Theorem 2.16: PŁ ⟹ S is a submanifold #

If f is C² and satisfies PŁ around x₀, then S = localMinSet f x₀ is a C¹ submanifold around x₀ with tangent space T = ker(Hess f(x₀)).

Proof structure #

Core lemmas #

hessian_coercive_on_orthogonal_of_MuPL (§ 2): D²f(x₀) ≥ μ on T⊥. From the eigenvalue lower bound (Prop 2.12).
hessian_injective_on_orthogonal (§ 2): ker(Hess) ∩ ker(Hess)⊥ = {0}. Pure linear algebra (Submodule.orthogonal_disjoint).
ift_gives_graph (§ 4): Given ∇f(x₀) = 0 and Hessian coercivity on T⊥, the IFT produces a C¹ graph φ : T → T⊥ characterizing {projected gradient = 0}. Pure IFT, no PŁ needed.
gradient_alignment (§ 4): Under PŁ, Df(x) = 0 ↔ projected gradient vanishes on T⊥. Uses constant rank (Cor 2.13) + self-adjointness of Hessian + PŁ.

Composed results #

fderiv_eq_zero_of_isLocalMin (§ 1): Df(x₀) = 0 at any local min. Proved directly via Mathlib's IsLocalMin.fderiv_eq_zero.
localMinSet_iff_critical_near (§ 3): proved from PŁ + local min. Chains Fermat's theorem with PŁ-based reverse.
critical_set_is_graph (§ 4): composed from (5) + (1) + (3) + (4). Composes IFT graph with gradient alignment.
MuPL.implies_submanifold (§ 5): composed from (6) + (7).

Mathematical outline #

The projected gradient map G : E → T⊥ is defined by G(x) = π_{T⊥}(∇f(x)), where ∇f(x) ∈ E is the Riesz representative of Df(x) ∈ E*.

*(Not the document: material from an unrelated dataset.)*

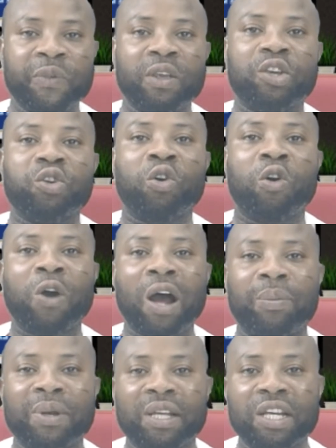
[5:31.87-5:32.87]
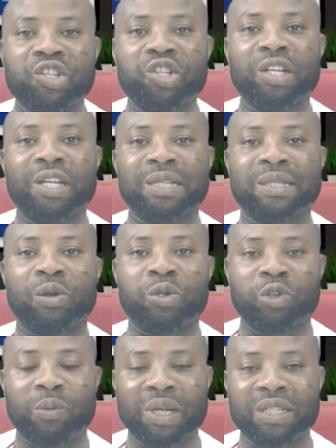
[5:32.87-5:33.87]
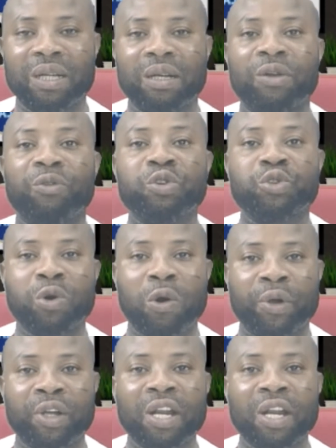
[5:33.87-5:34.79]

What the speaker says: your application is automatically withdrawn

G(x₀) = 0 since Df(x₀) = 0 (gradient vanishes at local min, § 1).
DG(x₀) = π_{T⊥} ∘ Hess_Riesz(x₀). Under PŁ, the eigenvalue lower bound (Prop 2.12) gives DG(x₀)|_{T⊥} invertible (eigenvalues ≥ μ > 0). See § 2.
The IFT applied to G yields φ : T → T⊥ with φ(0) = 0, Dφ(0) = 0, characterizing {G = 0} as a graph. (Dφ(0) = 0 follows from DG(x₀)|_T = 0 since T = ker Hess.)
Near x₀: x ∈ S iff Df(x) = 0 iff G(x) = 0 (gradient alignment, Lemma 2.14, and constant rank, Cor 2.13). See § 3.
Combining: S = graph(φ) near x₀, giving the submanifold structure.

References #

Rebjock & Boumal, Theorem 2.16, Lemmas 2.14–2.15.
Implicit function theorem: Mathlib IsContDiffImplicitAt / ImplicitFunctionData.

source

theorem PLAcceleratedNesterovLean.fderiv_eq_zero_of_isLocalMin {E : Type u_1} [NormedAddCommGroup E] [InnerProductSpace ℝ E] (f : E → ℝ) (x₀ : E) (hmin : IsLocalMin f x₀) :

fderiv ℝ f x₀ = 0

At a local minimum, the Fréchet derivative vanishes (Fermat's theorem).

source

theorem PLAcceleratedNesterovLean.hessian_coercive_on_orthogonal_of_MuPL {E : Type u_1} [NormedAddCommGroup E] [InnerProductSpace ℝ E] [FiniteDimensional ℝ E] (f : E → ℝ) (μ : ℝ) (x₀ : E) (hμ : 0 < μ) (hf : ContDiffAt ℝ 2 f x₀) (hmin : IsLocalMin f x₀) (hPL : MuPL f μ x₀) (v : E) :

v ∈ (hessianKer f x₀)ᗮ → ((hessian f x₀) v) v ≥ μ * ‖v‖ ^ 2

Under μ-PŁ, the Hessian D²f(x₀) is μ-coercive on T⊥ = (hessianKer f x₀)⊥.

source

theorem PLAcceleratedNesterovLean.hessian_injective_on_orthogonal {E : Type u_1} [NormedAddCommGroup E] [InnerProductSpace ℝ E] (f : E → ℝ) (x₀ : E) (v : ↥(hessianKer f x₀)ᗮ) (hv : ↑(hessian f x₀) ↑v = 0) :

↑v = 0

The Hessian is injective on the orthogonal complement of its kernel.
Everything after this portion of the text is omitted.